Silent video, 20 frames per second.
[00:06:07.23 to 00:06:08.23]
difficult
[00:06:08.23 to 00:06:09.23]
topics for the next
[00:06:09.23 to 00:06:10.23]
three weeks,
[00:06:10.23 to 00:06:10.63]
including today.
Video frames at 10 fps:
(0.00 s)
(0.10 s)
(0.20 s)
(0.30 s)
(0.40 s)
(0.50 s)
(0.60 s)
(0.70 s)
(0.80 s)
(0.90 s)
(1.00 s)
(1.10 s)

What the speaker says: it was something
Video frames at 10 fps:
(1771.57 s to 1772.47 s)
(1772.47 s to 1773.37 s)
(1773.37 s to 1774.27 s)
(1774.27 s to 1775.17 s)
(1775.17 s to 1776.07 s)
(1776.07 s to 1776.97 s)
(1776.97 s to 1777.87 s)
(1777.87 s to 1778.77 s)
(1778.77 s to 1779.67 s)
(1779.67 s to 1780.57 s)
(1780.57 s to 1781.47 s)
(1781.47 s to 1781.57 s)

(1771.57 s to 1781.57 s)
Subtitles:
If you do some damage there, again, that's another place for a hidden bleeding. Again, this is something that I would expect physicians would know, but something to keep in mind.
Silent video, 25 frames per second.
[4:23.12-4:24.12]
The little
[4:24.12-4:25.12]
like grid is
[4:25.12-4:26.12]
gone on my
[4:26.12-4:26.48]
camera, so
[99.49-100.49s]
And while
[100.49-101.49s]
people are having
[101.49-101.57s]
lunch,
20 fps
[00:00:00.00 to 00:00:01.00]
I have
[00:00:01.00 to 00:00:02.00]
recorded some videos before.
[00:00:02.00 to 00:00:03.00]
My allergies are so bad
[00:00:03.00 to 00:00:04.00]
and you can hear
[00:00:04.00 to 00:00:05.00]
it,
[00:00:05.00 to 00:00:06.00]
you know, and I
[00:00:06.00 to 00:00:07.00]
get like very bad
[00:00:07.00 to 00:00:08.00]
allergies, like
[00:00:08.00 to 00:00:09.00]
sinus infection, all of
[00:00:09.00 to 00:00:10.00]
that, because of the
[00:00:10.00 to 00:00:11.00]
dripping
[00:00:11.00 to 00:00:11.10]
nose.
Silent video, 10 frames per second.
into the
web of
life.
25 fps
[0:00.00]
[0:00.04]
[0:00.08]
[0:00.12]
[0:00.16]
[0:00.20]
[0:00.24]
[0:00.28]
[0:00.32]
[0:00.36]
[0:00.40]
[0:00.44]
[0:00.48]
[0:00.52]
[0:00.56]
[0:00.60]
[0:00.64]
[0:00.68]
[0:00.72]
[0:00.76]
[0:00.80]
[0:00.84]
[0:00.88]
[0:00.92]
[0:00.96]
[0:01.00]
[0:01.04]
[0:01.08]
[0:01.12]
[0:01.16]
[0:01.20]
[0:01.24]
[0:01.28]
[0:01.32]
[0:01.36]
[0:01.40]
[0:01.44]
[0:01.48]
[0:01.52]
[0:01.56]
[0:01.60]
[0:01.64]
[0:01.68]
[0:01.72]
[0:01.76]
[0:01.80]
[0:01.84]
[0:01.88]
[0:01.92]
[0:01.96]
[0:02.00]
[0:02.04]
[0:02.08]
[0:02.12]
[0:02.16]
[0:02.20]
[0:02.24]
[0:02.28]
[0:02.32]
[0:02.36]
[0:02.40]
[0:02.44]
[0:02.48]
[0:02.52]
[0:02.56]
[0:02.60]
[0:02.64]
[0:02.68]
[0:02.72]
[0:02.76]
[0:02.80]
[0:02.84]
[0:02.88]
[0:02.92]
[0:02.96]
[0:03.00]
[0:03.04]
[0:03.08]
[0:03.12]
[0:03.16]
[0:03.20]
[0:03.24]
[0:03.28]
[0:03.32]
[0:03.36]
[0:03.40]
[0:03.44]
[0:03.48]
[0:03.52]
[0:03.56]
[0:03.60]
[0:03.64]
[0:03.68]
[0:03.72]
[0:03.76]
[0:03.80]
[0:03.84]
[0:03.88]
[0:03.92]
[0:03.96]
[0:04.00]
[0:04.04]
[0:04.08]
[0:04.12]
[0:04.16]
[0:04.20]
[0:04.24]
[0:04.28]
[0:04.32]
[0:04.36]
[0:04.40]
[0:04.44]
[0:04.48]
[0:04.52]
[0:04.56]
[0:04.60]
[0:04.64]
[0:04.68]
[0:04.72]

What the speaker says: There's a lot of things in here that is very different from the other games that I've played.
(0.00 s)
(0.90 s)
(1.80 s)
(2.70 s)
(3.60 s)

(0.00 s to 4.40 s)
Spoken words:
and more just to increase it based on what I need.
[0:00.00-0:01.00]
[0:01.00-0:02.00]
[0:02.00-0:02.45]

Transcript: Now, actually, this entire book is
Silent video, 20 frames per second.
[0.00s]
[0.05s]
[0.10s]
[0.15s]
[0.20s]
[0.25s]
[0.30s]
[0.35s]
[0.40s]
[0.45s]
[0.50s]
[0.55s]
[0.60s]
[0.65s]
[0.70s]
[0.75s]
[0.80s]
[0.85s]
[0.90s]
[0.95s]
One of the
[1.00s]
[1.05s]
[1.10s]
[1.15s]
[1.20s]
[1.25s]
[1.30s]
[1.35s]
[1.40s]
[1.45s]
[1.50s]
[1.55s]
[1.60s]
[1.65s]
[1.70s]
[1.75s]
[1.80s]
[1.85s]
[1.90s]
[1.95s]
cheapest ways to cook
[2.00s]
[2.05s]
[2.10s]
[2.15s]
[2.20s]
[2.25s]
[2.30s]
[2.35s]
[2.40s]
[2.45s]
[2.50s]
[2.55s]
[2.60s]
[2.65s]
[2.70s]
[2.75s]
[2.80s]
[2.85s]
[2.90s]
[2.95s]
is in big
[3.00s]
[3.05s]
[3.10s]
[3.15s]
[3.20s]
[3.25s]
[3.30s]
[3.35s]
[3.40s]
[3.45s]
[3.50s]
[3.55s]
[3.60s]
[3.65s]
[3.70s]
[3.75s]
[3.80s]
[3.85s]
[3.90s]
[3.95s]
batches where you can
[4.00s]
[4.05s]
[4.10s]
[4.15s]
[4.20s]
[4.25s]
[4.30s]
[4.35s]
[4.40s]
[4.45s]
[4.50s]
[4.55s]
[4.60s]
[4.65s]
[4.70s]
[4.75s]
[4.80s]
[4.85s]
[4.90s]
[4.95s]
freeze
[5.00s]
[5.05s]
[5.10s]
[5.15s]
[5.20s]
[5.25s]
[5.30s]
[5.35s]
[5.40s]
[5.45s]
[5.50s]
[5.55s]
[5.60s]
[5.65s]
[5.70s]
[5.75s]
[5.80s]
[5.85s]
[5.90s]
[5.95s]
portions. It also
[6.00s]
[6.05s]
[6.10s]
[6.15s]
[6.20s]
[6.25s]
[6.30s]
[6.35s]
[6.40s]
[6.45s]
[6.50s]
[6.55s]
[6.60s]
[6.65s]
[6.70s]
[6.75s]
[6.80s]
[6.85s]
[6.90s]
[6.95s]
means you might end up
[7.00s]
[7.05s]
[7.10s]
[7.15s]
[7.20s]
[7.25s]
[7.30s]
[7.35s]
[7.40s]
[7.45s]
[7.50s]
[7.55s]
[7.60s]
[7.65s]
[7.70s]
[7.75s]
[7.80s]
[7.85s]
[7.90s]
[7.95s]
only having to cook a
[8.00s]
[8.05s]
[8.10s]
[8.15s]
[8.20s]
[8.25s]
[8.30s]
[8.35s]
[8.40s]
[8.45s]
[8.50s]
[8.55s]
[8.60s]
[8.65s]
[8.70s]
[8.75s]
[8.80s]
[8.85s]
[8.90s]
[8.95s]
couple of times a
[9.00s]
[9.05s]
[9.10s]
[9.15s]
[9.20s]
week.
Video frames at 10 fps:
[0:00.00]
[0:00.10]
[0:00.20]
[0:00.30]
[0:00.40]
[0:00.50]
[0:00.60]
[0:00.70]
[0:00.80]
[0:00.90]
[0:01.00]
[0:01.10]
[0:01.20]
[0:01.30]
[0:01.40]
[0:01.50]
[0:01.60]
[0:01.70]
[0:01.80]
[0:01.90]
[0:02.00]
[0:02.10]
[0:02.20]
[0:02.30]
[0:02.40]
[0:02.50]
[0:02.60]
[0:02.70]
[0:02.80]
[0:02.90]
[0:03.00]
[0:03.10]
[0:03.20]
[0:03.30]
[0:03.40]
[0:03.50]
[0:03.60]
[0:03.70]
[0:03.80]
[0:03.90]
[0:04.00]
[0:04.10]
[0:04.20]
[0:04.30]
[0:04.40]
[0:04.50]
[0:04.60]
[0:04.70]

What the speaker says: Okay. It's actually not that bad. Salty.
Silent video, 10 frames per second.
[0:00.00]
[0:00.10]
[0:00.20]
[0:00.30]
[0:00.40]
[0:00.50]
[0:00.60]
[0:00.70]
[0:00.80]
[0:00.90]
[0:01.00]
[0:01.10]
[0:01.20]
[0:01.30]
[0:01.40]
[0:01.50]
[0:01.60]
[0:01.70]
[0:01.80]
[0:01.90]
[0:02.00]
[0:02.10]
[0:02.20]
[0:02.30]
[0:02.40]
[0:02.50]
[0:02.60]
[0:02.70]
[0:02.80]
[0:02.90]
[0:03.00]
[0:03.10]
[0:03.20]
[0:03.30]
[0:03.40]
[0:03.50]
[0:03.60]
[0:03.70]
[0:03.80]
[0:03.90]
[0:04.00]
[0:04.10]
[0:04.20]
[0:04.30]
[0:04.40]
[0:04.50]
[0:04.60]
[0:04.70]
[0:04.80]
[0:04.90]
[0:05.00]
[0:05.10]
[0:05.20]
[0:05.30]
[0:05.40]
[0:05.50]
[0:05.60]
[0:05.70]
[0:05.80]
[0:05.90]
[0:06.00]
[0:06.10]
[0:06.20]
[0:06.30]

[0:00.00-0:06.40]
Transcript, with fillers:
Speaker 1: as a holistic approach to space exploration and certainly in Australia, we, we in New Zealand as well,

Instructions to follow
Write out each line above with the word "says".

Solution to this problem
What the speaker says: it was something
What the speaker says: There's a lot of things in here that is very different from the other games that I've played.
What the speaker says: Okay. It's actually not that bad. Salty.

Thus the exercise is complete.